I am going WAY back this time…back to the days of moving pictures and short films. Sticking with my five year increments, one-hundred & thirty years ago, William Friese-Greene, an English inventor, and professional photographer, shot a silent, actuality film in the Autumn of 1889. It was titled Leisurely Pedestrians, Open Topped Buses and Hansom Cabs with Trotting Horses.

From Wikipedia:

[…] shot by inventor and film pioneer William Friese-Greene on celluloid film using his ‘machine’ camera, the 20 feet of film […] was shot […] at Apsley Gate, Hyde Park, London. [It] was claimed to be the first motion picture [but] Louis Le Prince successfully shot on glass plate before 18 August 1887 and on paper negative in October 1888. It may, nonetheless, be the first moving picture film on celluloid and the first shot in London.

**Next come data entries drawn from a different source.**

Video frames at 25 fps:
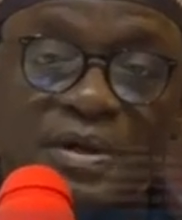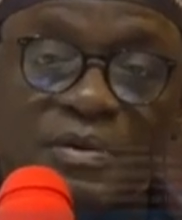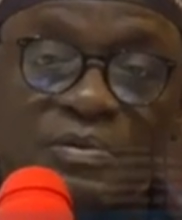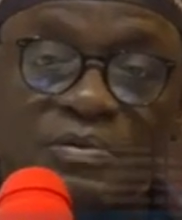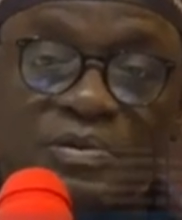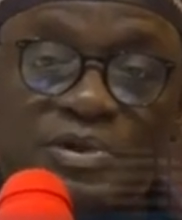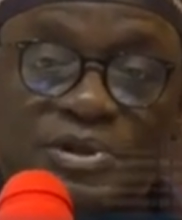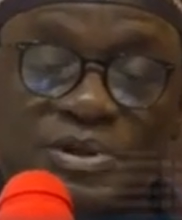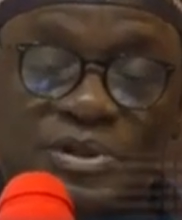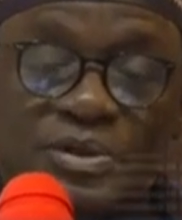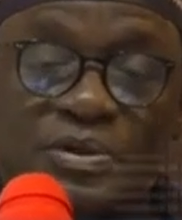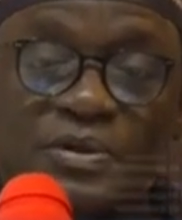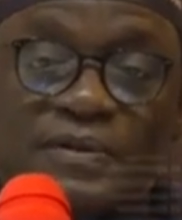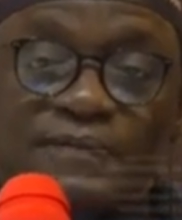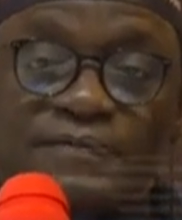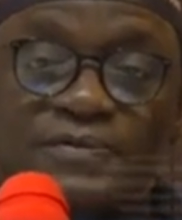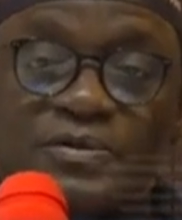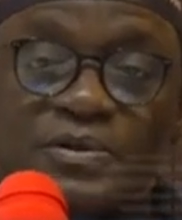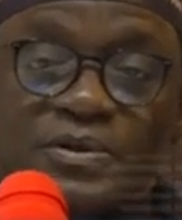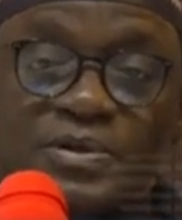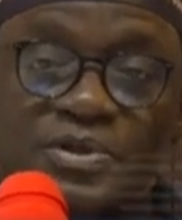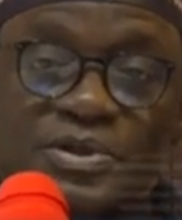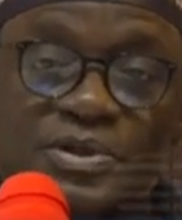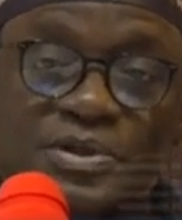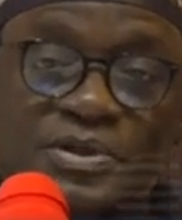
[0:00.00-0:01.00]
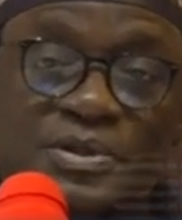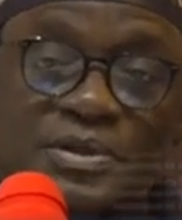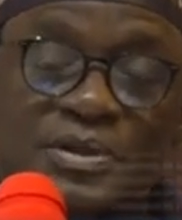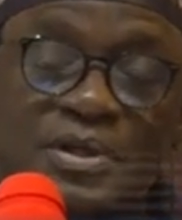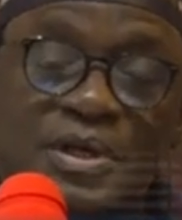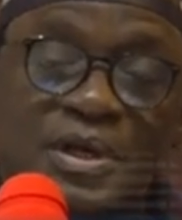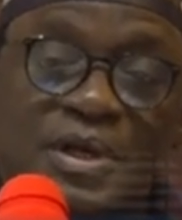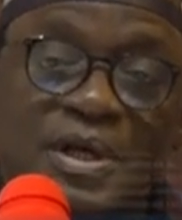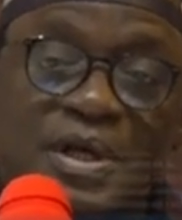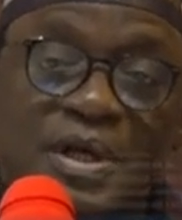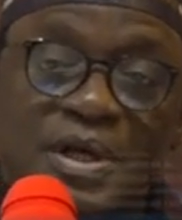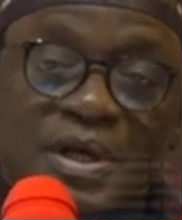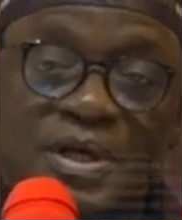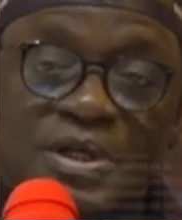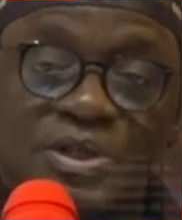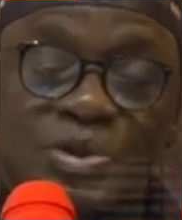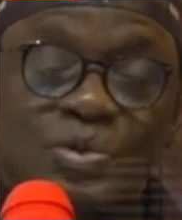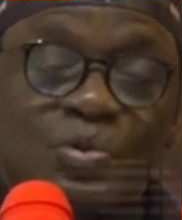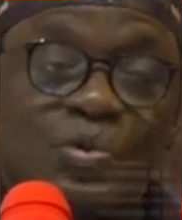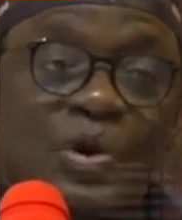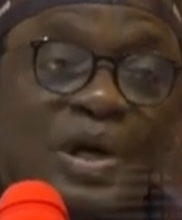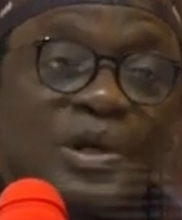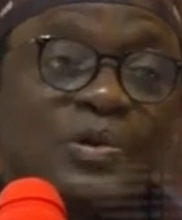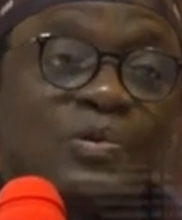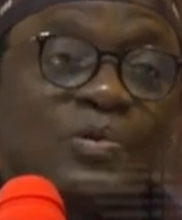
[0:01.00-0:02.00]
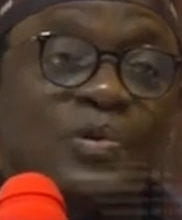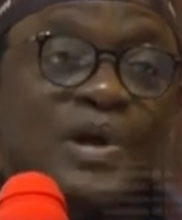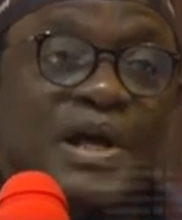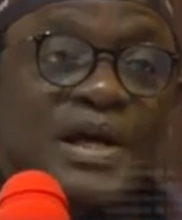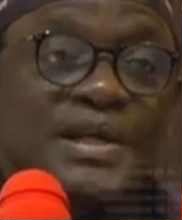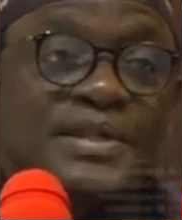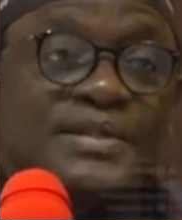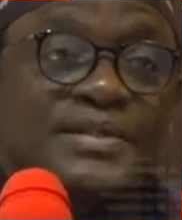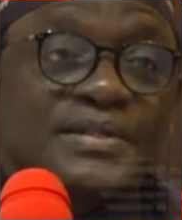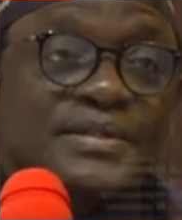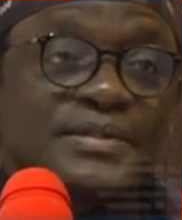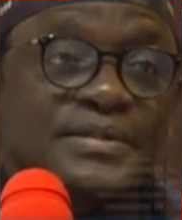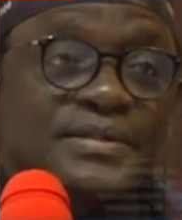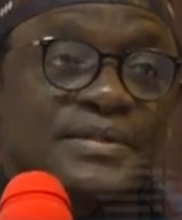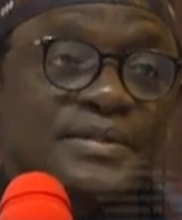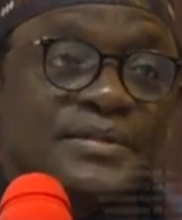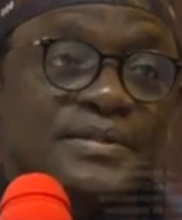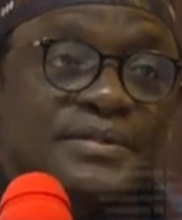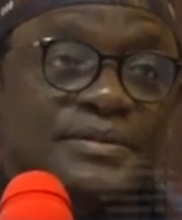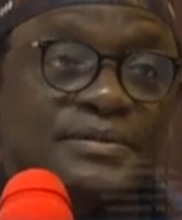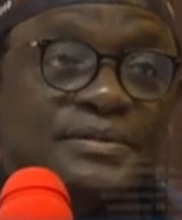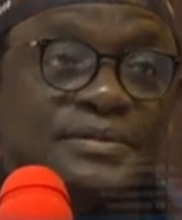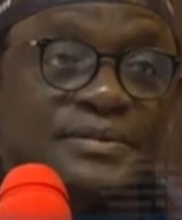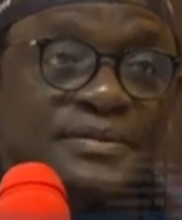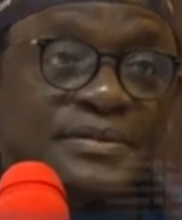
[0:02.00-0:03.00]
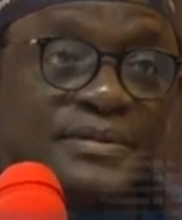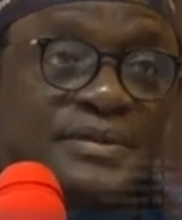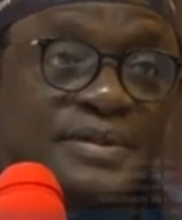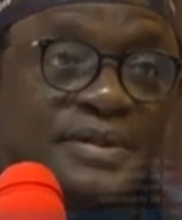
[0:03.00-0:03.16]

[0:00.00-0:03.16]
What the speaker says: which of course is what we are still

It is now considered a lost film with no known surviving prints and only one possible still image extant.

Leisurely Pedestrians Image Two
Image Credit: wikipedia.org

An article in This Is Bristol UK from December 17, 2009, (via The Wayback Machine) has an interview with David Friese-Greene, the great-grandson. From the article:

My great-grandfather was an idealist and a brilliant inventor, with 71 patents to his name but, he was a dreadful businessman. He died without ever having made a penny out of his inventions. He married his first wife Helena Friese when he was just 19 and incorporated her surname with his, because he felt it sounded more impressive. Tragically, Helena died at the age of 21 […].

It was during the late 1880s, shortly after Helena’s death, that Friese-Greene first began to experiment with the idea of creating moving pictures. […] in 1890, he patented [a] new device, which he dubbed the chronophotographic camera. Unfortunately, he was so pleased with his creation that, he wrote to the great American inventor, Thomas Edison, telling him what he had come up with and, even, included plans and designs […]. William never heard back from the inventor of the electric light bulb, though, the following year, Edison patented his own version of a movie camera and went down in many history books as the inventor of cinema.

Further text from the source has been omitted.